[[ Dataset open ]]

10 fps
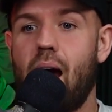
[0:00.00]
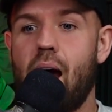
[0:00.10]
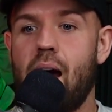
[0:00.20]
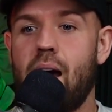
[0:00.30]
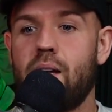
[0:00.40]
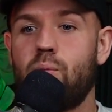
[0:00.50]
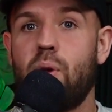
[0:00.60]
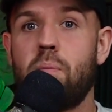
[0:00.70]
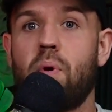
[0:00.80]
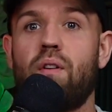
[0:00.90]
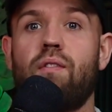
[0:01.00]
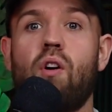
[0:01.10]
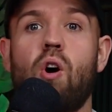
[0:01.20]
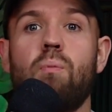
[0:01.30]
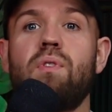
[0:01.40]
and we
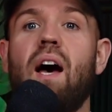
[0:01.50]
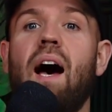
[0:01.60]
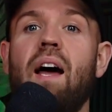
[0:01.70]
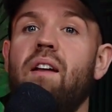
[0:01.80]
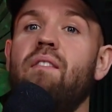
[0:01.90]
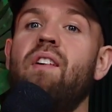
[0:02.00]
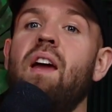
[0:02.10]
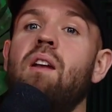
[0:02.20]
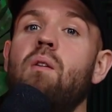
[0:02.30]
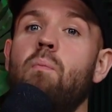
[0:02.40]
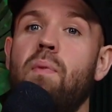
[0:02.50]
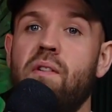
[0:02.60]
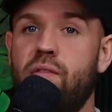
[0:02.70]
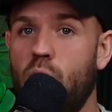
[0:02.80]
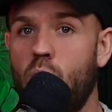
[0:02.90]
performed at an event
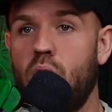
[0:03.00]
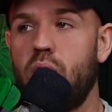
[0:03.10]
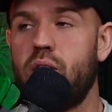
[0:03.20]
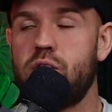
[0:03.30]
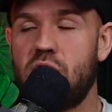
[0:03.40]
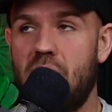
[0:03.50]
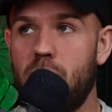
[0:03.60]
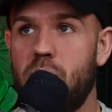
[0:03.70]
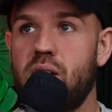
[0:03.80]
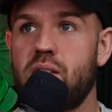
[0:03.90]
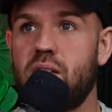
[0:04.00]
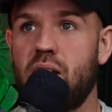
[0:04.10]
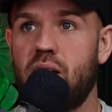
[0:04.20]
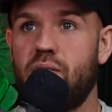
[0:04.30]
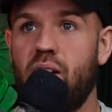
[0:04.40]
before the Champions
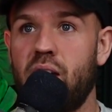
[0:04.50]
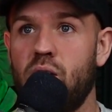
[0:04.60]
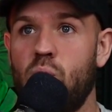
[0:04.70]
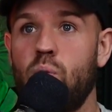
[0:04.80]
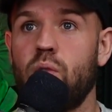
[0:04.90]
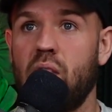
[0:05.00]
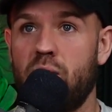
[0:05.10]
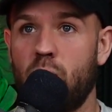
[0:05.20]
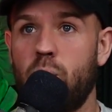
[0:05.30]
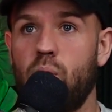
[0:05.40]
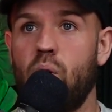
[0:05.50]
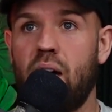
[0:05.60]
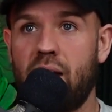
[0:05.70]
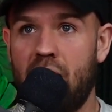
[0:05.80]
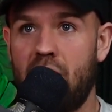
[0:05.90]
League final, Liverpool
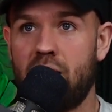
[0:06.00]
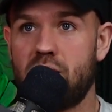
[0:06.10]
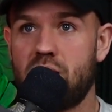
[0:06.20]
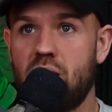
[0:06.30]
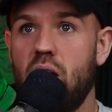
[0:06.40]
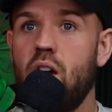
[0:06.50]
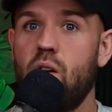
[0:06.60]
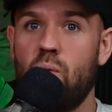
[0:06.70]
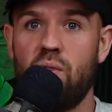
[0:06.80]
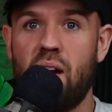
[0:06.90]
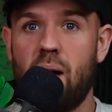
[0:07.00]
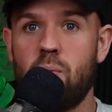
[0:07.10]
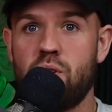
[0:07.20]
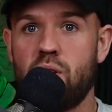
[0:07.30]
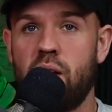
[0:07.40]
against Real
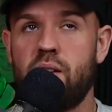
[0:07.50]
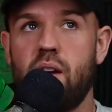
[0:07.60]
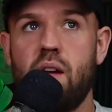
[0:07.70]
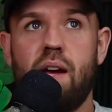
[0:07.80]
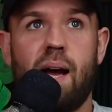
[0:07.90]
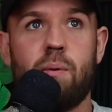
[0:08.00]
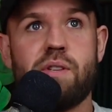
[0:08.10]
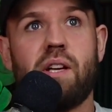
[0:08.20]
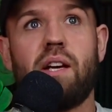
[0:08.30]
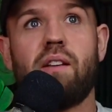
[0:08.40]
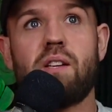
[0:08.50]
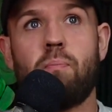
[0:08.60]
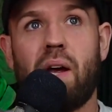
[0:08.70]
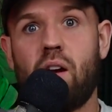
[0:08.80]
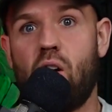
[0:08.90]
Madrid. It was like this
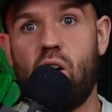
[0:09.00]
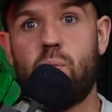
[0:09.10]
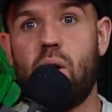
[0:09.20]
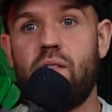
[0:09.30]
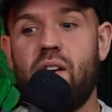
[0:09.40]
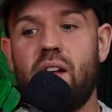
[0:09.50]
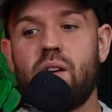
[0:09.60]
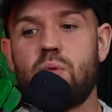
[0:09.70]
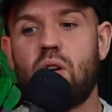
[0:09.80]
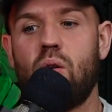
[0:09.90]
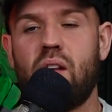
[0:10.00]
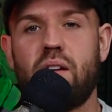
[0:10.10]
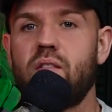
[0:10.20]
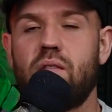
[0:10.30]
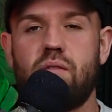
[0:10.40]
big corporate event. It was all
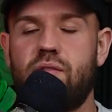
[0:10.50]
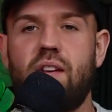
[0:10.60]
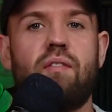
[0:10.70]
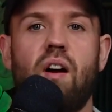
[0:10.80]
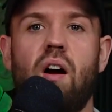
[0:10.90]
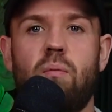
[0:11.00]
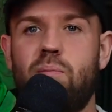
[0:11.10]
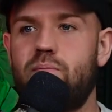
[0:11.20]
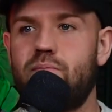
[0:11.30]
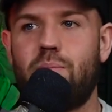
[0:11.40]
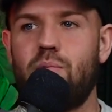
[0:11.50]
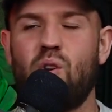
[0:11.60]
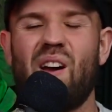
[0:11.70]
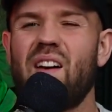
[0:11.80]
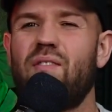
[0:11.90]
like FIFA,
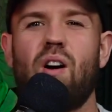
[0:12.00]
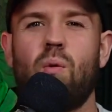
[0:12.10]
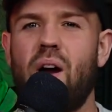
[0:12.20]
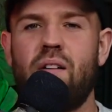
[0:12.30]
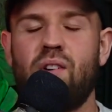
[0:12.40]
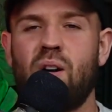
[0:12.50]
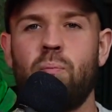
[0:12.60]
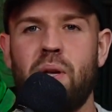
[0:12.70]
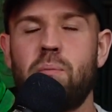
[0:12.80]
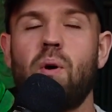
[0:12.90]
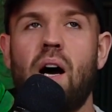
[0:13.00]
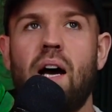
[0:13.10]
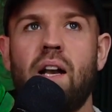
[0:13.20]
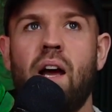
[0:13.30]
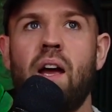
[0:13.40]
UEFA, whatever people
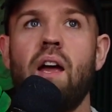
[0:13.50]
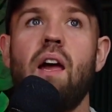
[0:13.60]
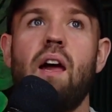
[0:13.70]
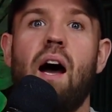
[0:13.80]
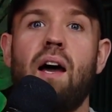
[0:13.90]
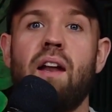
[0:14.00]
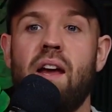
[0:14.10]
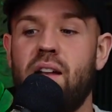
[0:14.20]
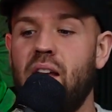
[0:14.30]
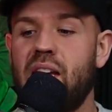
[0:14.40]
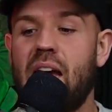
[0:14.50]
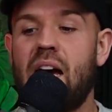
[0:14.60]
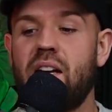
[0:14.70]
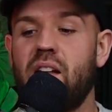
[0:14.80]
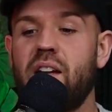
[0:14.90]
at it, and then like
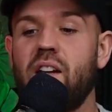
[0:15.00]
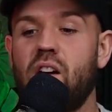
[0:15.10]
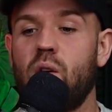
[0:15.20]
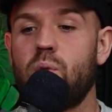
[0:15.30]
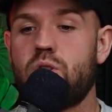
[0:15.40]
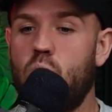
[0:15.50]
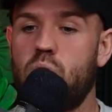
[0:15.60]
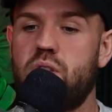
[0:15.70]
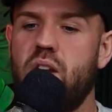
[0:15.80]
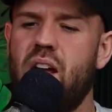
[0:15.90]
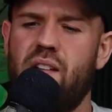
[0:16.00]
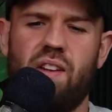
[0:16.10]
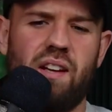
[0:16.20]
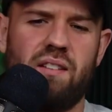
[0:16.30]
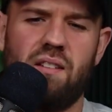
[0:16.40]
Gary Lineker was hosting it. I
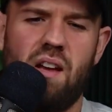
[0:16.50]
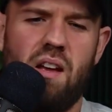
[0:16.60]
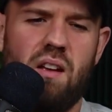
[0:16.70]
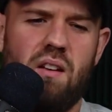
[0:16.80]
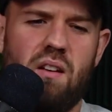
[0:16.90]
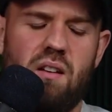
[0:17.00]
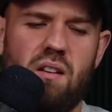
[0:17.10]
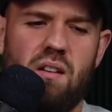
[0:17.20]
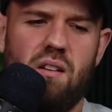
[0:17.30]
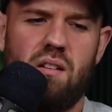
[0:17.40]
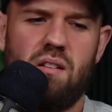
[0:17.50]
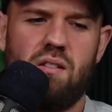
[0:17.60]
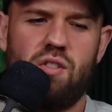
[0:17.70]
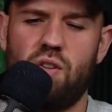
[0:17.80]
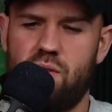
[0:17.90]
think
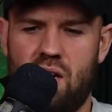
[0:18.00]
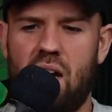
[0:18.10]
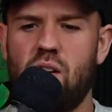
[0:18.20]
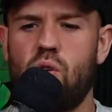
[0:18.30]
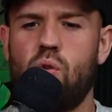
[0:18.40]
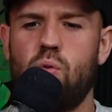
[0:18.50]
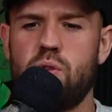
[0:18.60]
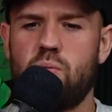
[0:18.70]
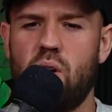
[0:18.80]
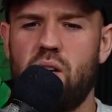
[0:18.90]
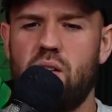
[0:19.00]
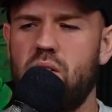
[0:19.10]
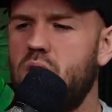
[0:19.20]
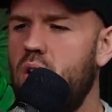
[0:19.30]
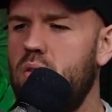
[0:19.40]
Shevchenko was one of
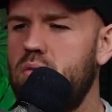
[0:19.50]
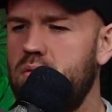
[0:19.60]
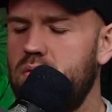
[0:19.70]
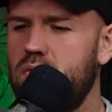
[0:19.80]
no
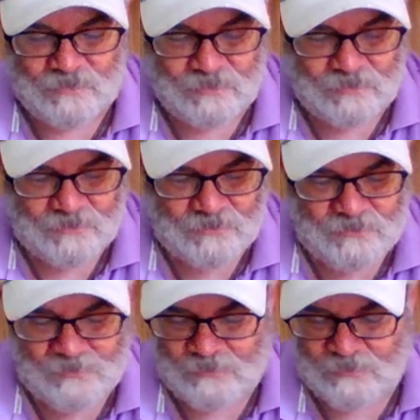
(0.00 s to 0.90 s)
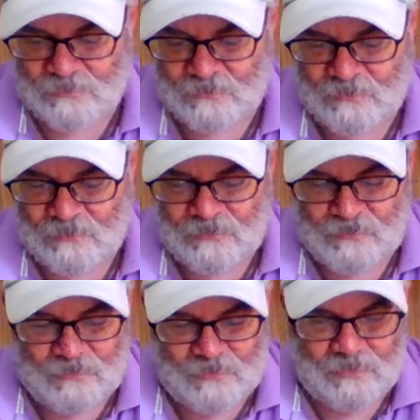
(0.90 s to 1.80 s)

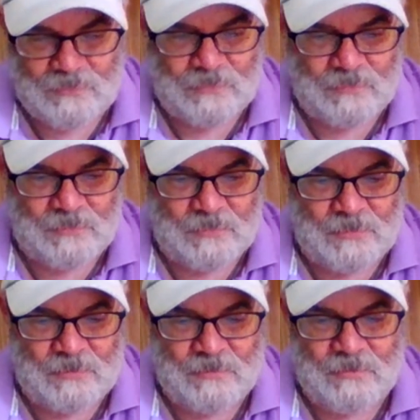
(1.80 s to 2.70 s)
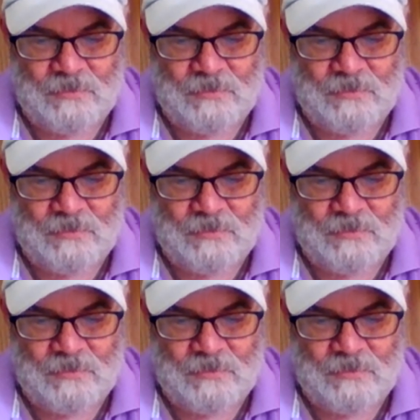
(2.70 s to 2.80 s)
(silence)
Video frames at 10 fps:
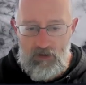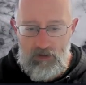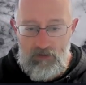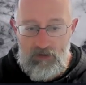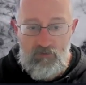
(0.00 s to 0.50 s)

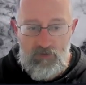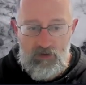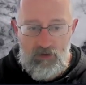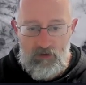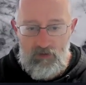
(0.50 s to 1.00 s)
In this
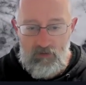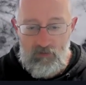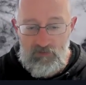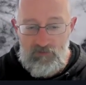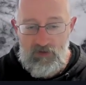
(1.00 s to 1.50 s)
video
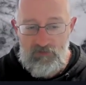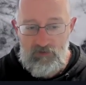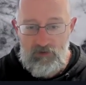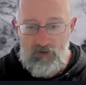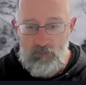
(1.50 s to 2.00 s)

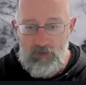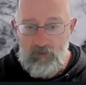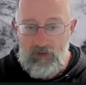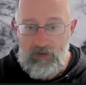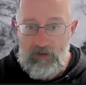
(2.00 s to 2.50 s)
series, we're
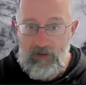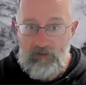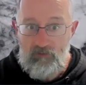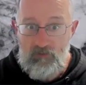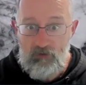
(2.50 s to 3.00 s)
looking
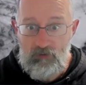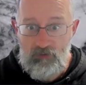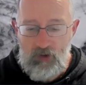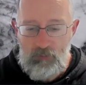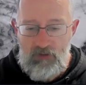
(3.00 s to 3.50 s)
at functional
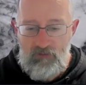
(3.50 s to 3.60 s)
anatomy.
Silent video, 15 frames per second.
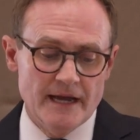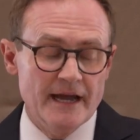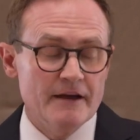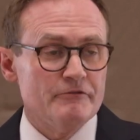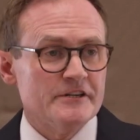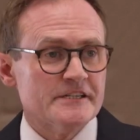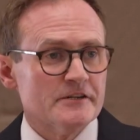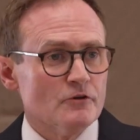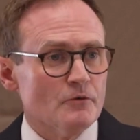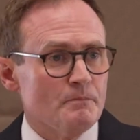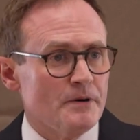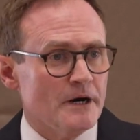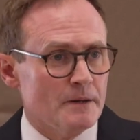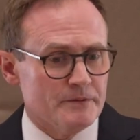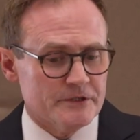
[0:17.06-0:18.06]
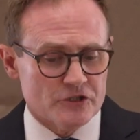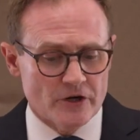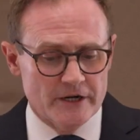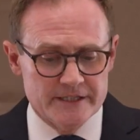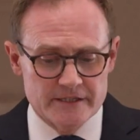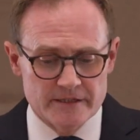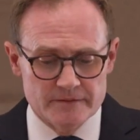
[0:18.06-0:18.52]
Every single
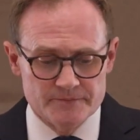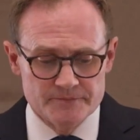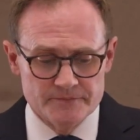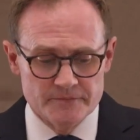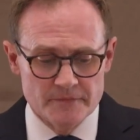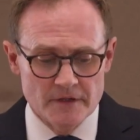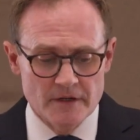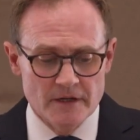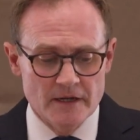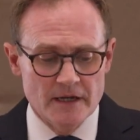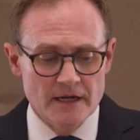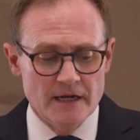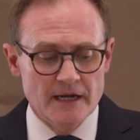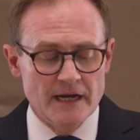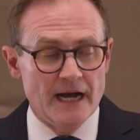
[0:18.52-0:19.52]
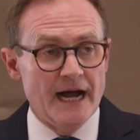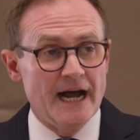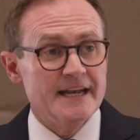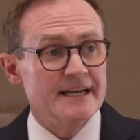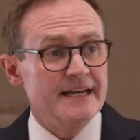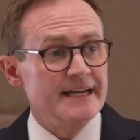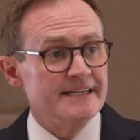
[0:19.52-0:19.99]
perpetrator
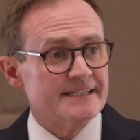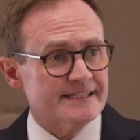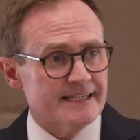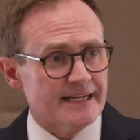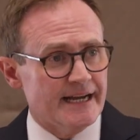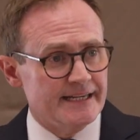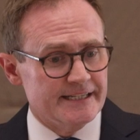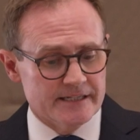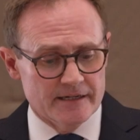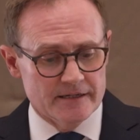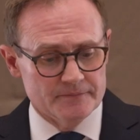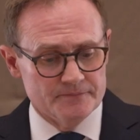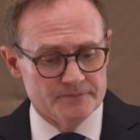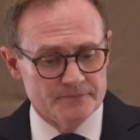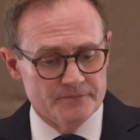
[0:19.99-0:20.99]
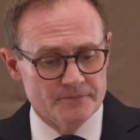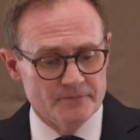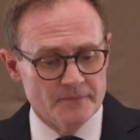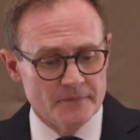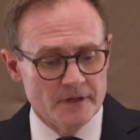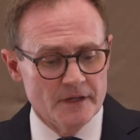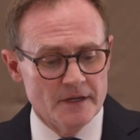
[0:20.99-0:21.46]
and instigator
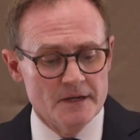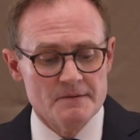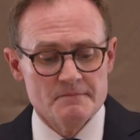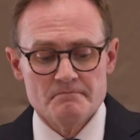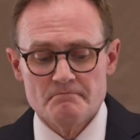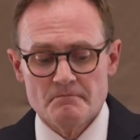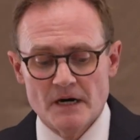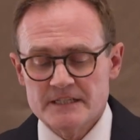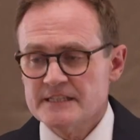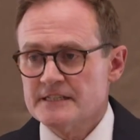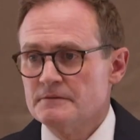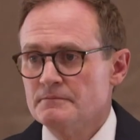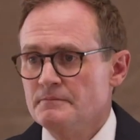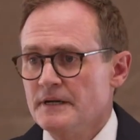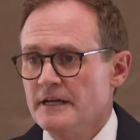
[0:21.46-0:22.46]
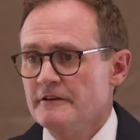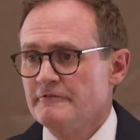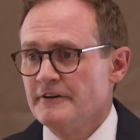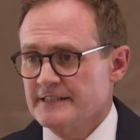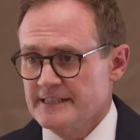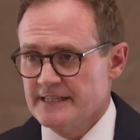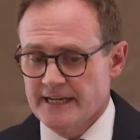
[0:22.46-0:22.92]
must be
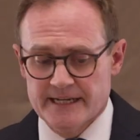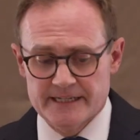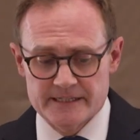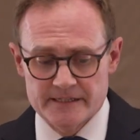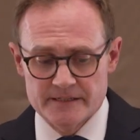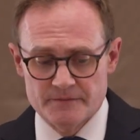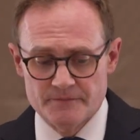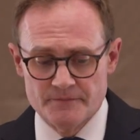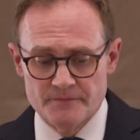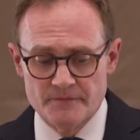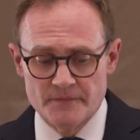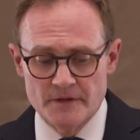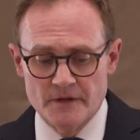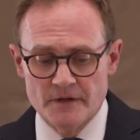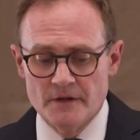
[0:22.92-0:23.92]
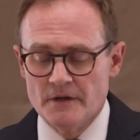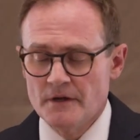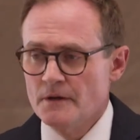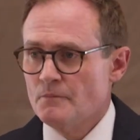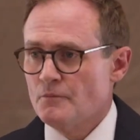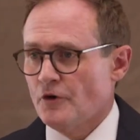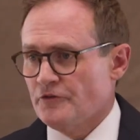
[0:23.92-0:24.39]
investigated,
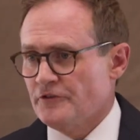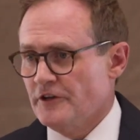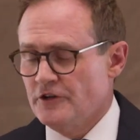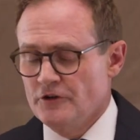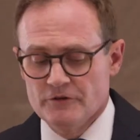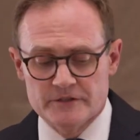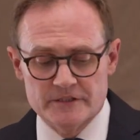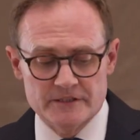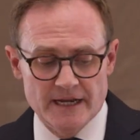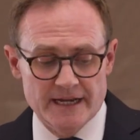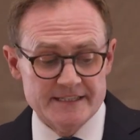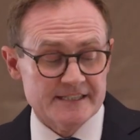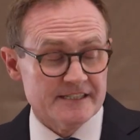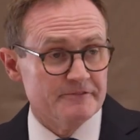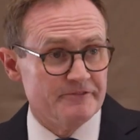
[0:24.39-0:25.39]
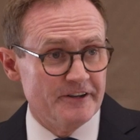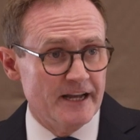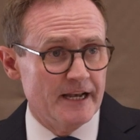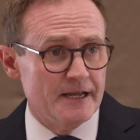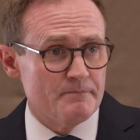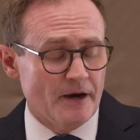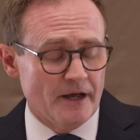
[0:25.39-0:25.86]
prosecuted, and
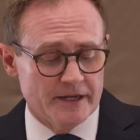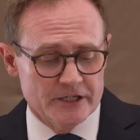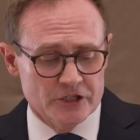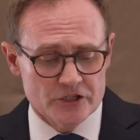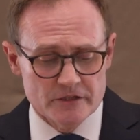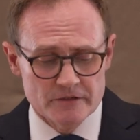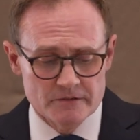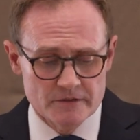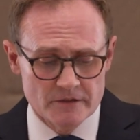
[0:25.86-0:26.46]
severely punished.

[[ Dataset closed ]]

Work item:
Repeat the records above exactly, leaving out any pictures they contain.

Response:
10 fps
[0:00.00]
[0:00.10]
[0:00.20]
[0:00.30]
[0:00.40]
[0:00.50]
[0:00.60]
[0:00.70]
[0:00.80]
[0:00.90]
[0:01.00]
[0:01.10]
[0:01.20]
[0:01.30]
[0:01.40]
and we
[0:01.50]
[0:01.60]
[0:01.70]
[0:01.80]
[0:01.90]
[0:02.00]
[0:02.10]
[0:02.20]
[0:02.30]
[0:02.40]
[0:02.50]
[0:02.60]
[0:02.70]
[0:02.80]
[0:02.90]
performed at an event
[0:03.00]
[0:03.10]
[0:03.20]
[0:03.30]
[0:03.40]
[0:03.50]
[0:03.60]
[0:03.70]
[0:03.80]
[0:03.90]
[0:04.00]
[0:04.10]
[0:04.20]
[0:04.30]
[0:04.40]
before the Champions
[0:04.50]
[0:04.60]
[0:04.70]
[0:04.80]
[0:04.90]
[0:05.00]
[0:05.10]
[0:05.20]
[0:05.30]
[0:05.40]
[0:05.50]
[0:05.60]
[0:05.70]
[0:05.80]
[0:05.90]
League final, Liverpool
[0:06.00]
[0:06.10]
[0:06.20]
[0:06.30]
[0:06.40]
[0:06.50]
[0:06.60]
[0:06.70]
[0:06.80]
[0:06.90]
[0:07.00]
[0:07.10]
[0:07.20]
[0:07.30]
[0:07.40]
against Real
[0:07.50]
[0:07.60]
[0:07.70]
[0:07.80]
[0:07.90]
[0:08.00]
[0:08.10]
[0:08.20]
[0:08.30]
[0:08.40]
[0:08.50]
[0:08.60]
[0:08.70]
[0:08.80]
[0:08.90]
Madrid. It was like this
[0:09.00]
[0:09.10]
[0:09.20]
[0:09.30]
[0:09.40]
[0:09.50]
[0:09.60]
[0:09.70]
[0:09.80]
[0:09.90]
[0:10.00]
[0:10.10]
[0:10.20]
[0:10.30]
[0:10.40]
big corporate event. It was all
[0:10.50]
[0:10.60]
[0:10.70]
[0:10.80]
[0:10.90]
[0:11.00]
[0:11.10]
[0:11.20]
[0:11.30]
[0:11.40]
[0:11.50]
[0:11.60]
[0:11.70]
[0:11.80]
[0:11.90]
like FIFA,
[0:12.00]
[0:12.10]
[0:12.20]
[0:12.30]
[0:12.40]
[0:12.50]
[0:12.60]
[0:12.70]
[0:12.80]
[0:12.90]
[0:13.00]
[0:13.10]
[0:13.20]
[0:13.30]
[0:13.40]
UEFA, whatever people
[0:13.50]
[0:13.60]
[0:13.70]
[0:13.80]
[0:13.90]
[0:14.00]
[0:14.10]
[0:14.20]
[0:14.30]
[0:14.40]
[0:14.50]
[0:14.60]
[0:14.70]
[0:14.80]
[0:14.90]
at it, and then like
[0:15.00]
[0:15.10]
[0:15.20]
[0:15.30]
[0:15.40]
[0:15.50]
[0:15.60]
[0:15.70]
[0:15.80]
[0:15.90]
[0:16.00]
[0:16.10]
[0:16.20]
[0:16.30]
[0:16.40]
Gary Lineker was hosting it. I
[0:16.50]
[0:16.60]
[0:16.70]
[0:16.80]
[0:16.90]
[0:17.00]
[0:17.10]
[0:17.20]
[0:17.30]
[0:17.40]
[0:17.50]
[0:17.60]
[0:17.70]
[0:17.80]
[0:17.90]
think
[0:18.00]
[0:18.10]
[0:18.20]
[0:18.30]
[0:18.40]
[0:18.50]
[0:18.60]
[0:18.70]
[0:18.80]
[0:18.90]
[0:19.00]
[0:19.10]
[0:19.20]
[0:19.30]
[0:19.40]
Shevchenko was one of
[0:19.50]
[0:19.60]
[0:19.70]
[0:19.80]
no
(0.00 s to 0.90 s)
(0.90 s to 1.80 s)

(1.80 s to 2.70 s)
(2.70 s to 2.80 s)
(silence)
Video frames at 10 fps:
(0.00 s to 0.50 s)

(0.50 s to 1.00 s)
In this
(1.00 s to 1.50 s)
video
(1.50 s to 2.00 s)

(2.00 s to 2.50 s)
series, we're
(2.50 s to 3.00 s)
looking
(3.00 s to 3.50 s)
at functional
(3.50 s to 3.60 s)
anatomy.
Silent video, 15 frames per second.
[0:17.06-0:18.06]
[0:18.06-0:18.52]
Every single
[0:18.52-0:19.52]
[0:19.52-0:19.99]
perpetrator
[0:19.99-0:20.99]
[0:20.99-0:21.46]
and instigator
[0:21.46-0:22.46]
[0:22.46-0:22.92]
must be
[0:22.92-0:23.92]
[0:23.92-0:24.39]
investigated,
[0:24.39-0:25.39]
[0:25.39-0:25.86]
prosecuted, and
[0:25.86-0:26.46]
severely punished.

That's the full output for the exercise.